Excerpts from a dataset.
============================================================
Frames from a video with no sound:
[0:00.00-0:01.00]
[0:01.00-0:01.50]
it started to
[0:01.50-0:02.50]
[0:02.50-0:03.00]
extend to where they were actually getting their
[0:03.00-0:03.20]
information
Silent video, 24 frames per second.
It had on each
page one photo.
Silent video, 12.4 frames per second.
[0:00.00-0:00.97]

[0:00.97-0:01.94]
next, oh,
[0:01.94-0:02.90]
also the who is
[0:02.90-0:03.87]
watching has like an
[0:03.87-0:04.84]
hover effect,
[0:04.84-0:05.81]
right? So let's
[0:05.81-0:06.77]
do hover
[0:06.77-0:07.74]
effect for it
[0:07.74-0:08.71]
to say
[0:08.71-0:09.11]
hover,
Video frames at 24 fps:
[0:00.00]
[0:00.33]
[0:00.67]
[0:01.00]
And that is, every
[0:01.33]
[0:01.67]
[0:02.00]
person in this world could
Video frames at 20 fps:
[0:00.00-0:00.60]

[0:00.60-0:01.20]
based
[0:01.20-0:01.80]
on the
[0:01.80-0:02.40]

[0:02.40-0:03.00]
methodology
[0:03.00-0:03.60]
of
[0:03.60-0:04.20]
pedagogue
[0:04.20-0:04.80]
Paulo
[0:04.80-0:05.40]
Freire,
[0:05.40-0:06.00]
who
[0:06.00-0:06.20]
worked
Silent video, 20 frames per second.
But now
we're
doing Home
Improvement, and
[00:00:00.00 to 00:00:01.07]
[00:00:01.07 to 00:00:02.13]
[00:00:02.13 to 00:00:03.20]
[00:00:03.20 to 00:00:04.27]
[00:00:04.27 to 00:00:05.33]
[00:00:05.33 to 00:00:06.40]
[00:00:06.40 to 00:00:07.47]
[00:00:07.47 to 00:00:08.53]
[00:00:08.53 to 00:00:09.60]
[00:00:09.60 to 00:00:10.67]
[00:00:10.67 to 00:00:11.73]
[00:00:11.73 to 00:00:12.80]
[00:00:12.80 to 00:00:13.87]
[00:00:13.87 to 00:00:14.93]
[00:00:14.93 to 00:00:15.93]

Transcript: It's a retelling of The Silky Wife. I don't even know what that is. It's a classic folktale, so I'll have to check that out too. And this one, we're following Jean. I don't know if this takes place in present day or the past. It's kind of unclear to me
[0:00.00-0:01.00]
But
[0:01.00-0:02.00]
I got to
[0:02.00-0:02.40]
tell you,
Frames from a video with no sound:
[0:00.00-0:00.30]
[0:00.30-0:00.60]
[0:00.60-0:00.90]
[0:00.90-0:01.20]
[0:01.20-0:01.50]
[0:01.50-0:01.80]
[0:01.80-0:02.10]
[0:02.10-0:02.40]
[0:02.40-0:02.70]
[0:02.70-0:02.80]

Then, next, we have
============================================================
Your goal.
Repeat each record above precisely as written.

Completed task.
Frames from a video with no sound:
[0:00.00-0:01.00]
[0:01.00-0:01.50]
it started to
[0:01.50-0:02.50]
[0:02.50-0:03.00]
extend to where they were actually getting their
[0:03.00-0:03.20]
information
Silent video, 24 frames per second.
It had on each
page one photo.
Silent video, 12.4 frames per second.
[0:00.00-0:00.97]

[0:00.97-0:01.94]
next, oh,
[0:01.94-0:02.90]
also the who is
[0:02.90-0:03.87]
watching has like an
[0:03.87-0:04.84]
hover effect,
[0:04.84-0:05.81]
right? So let's
[0:05.81-0:06.77]
do hover
[0:06.77-0:07.74]
effect for it
[0:07.74-0:08.71]
to say
[0:08.71-0:09.11]
hover,
Video frames at 24 fps:
[0:00.00]
[0:00.33]
[0:00.67]
[0:01.00]
And that is, every
[0:01.33]
[0:01.67]
[0:02.00]
person in this world could
Video frames at 20 fps:
[0:00.00-0:00.60]

[0:00.60-0:01.20]
based
[0:01.20-0:01.80]
on the
[0:01.80-0:02.40]

[0:02.40-0:03.00]
methodology
[0:03.00-0:03.60]
of
[0:03.60-0:04.20]
pedagogue
[0:04.20-0:04.80]
Paulo
[0:04.80-0:05.40]
Freire,
[0:05.40-0:06.00]
who
[0:06.00-0:06.20]
worked
Silent video, 20 frames per second.
But now
we're
doing Home
Improvement, and
[00:00:00.00 to 00:00:01.07]
[00:00:01.07 to 00:00:02.13]
[00:00:02.13 to 00:00:03.20]
[00:00:03.20 to 00:00:04.27]
[00:00:04.27 to 00:00:05.33]
[00:00:05.33 to 00:00:06.40]
[00:00:06.40 to 00:00:07.47]
[00:00:07.47 to 00:00:08.53]
[00:00:08.53 to 00:00:09.60]
[00:00:09.60 to 00:00:10.67]
[00:00:10.67 to 00:00:11.73]
[00:00:11.73 to 00:00:12.80]
[00:00:12.80 to 00:00:13.87]
[00:00:13.87 to 00:00:14.93]
[00:00:14.93 to 00:00:15.93]

Transcript: It's a retelling of The Silky Wife. I don't even know what that is. It's a classic folktale, so I'll have to check that out too. And this one, we're following Jean. I don't know if this takes place in present day or the past. It's kind of unclear to me
[0:00.00-0:01.00]
But
[0:01.00-0:02.00]
I got to
[0:02.00-0:02.40]
tell you,
Frames from a video with no sound:
[0:00.00-0:00.30]
[0:00.30-0:00.60]
[0:00.60-0:00.90]
[0:00.90-0:01.20]
[0:01.20-0:01.50]
[0:01.50-0:01.80]
[0:01.80-0:02.10]
[0:02.10-0:02.40]
[0:02.40-0:02.70]
[0:02.70-0:02.80]

Then, next, we have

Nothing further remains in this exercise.